夜尿症(nocturnal enuresis:NE)の診断は,5歳以上の小児が,1カ月に1回以上の夜尿を3カ月以上認める場合になされる。週に4日以上認める場合に「頻回」,3日以下では「非頻回」とされ,また昼間の下部尿路症状(lower urinary tract symptoms:LUTS)の合併の有無でそれぞれ非単一症候性NE,単一症候性NEと定義される。国際小児禁制学会(ICCS)は非単一症候性NEに対して,まずは昼間のLUTSに対する治療を第一に行うことを推奨している。

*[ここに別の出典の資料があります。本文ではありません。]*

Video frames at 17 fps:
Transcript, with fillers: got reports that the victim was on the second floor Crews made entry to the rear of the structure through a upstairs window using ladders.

LUTSには神経発達症群(単一症候性NEと非単一症候性NEのそれぞれ17.6〜20.7%,23.1%にADHDが併存するという報告がある)と慢性機能性便秘を併存することが多いが,そのほかに排尿筋過活動(detrusor overactivity:DO),過活動膀胱(overactive bladder:OAB),反復性尿路感染症,脊髄癒合不全(spinal dysraphism)などが含まれる。

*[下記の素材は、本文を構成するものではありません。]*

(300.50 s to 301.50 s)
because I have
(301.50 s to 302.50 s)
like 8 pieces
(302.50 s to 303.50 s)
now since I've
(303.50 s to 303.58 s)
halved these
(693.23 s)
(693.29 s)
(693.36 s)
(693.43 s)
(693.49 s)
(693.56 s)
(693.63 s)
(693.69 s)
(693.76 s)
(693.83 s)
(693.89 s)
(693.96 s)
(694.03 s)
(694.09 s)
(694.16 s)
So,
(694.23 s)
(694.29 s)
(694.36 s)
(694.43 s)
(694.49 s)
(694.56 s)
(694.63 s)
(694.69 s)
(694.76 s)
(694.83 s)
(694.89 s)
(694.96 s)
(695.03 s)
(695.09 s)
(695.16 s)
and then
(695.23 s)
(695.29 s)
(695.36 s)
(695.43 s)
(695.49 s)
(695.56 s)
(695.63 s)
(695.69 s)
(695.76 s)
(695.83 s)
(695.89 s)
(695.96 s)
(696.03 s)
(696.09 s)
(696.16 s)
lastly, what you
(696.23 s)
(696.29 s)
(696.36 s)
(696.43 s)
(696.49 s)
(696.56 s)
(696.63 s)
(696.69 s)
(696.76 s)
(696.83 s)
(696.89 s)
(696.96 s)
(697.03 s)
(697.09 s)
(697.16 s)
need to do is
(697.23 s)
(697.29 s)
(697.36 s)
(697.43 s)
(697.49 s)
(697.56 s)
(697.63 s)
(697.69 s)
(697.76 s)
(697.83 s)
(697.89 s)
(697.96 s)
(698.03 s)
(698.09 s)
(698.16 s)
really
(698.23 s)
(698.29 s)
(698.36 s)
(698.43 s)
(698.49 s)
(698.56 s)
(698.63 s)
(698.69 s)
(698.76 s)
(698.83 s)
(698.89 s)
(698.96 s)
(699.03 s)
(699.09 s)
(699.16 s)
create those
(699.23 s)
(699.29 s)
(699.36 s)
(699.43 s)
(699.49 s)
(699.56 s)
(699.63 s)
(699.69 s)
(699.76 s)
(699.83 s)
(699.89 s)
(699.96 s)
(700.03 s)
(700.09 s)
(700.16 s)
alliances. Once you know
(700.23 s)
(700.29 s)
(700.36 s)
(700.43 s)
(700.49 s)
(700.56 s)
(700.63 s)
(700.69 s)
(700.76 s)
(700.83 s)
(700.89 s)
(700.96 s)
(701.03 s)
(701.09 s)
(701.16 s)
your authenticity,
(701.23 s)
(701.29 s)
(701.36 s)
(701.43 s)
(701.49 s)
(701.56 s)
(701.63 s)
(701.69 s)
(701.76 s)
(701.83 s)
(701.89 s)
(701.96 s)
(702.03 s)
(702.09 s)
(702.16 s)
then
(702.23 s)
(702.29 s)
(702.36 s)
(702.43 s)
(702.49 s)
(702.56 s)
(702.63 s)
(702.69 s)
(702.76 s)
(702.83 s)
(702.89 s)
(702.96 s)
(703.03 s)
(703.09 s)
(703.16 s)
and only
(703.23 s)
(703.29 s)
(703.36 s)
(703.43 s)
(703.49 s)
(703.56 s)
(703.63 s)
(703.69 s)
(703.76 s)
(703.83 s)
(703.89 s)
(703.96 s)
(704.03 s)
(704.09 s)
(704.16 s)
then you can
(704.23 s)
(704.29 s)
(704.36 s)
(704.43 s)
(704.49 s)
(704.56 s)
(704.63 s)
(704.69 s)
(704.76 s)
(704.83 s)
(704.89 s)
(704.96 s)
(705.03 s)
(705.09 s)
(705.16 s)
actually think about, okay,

まずは問診を詳細に行い,LUTSの有無を検討する。その際に,家族歴で両親のNEの有無や治癒した年齢を確認することも今後の予測に大切である。排尿にかかる時間や,排尿間隔が極端に短い場合には,定時排尿や二段排尿によるウロセラピーを検討する。我慢訓練は,成人のNEでは推奨度が高いが,小児での効果は限定的である。
NEの治療は長期にわたる場合が多いので,継続的な受診でモチベーションを維持し,相談を続けていくことが重要である。初診時の患児自身のNEに対する問題意識は大抵の場合は稀薄で,これはNEのない生活を送ったことがなければ当然であり,保護者が悩んでいる場合が大抵である。よって,受診の継続には保護者の満足度が高いことは非常に重要である。
そのため,可能な限り早期(夜尿記録がしっかりあれば初診時)から薬物療法〔ミニリンメルトⓇ120μg(デスモプレシン酢酸塩水和物)〕を開始し,2週間以上が経過した後に240μgに増量すると,NEを認めなくなったり,そこまで至らずとも夜尿の量自体が減ることが多い。その確認のためにも,初期には特に夜尿記録(頻度やおむつの重量を記録)が信頼関係の確立とその後の診療に役立つ。
アラーム療法は,患児・家族と相談し,希望があれば導入する。タイミングは患児・家族の希望があったときと考えている。
LUTSについての検査は,十分に行ってから治療を開始しようとすると検査過剰になってしまうことが多いので,治療を進めながら強く疑った際に順次検索を行うようにしている。
便秘に関して,数日に1回は排便があり,特に腹痛がない場合でも,連日の排便を認めるように管理することで,NEが改善する症例をしばしば経験する。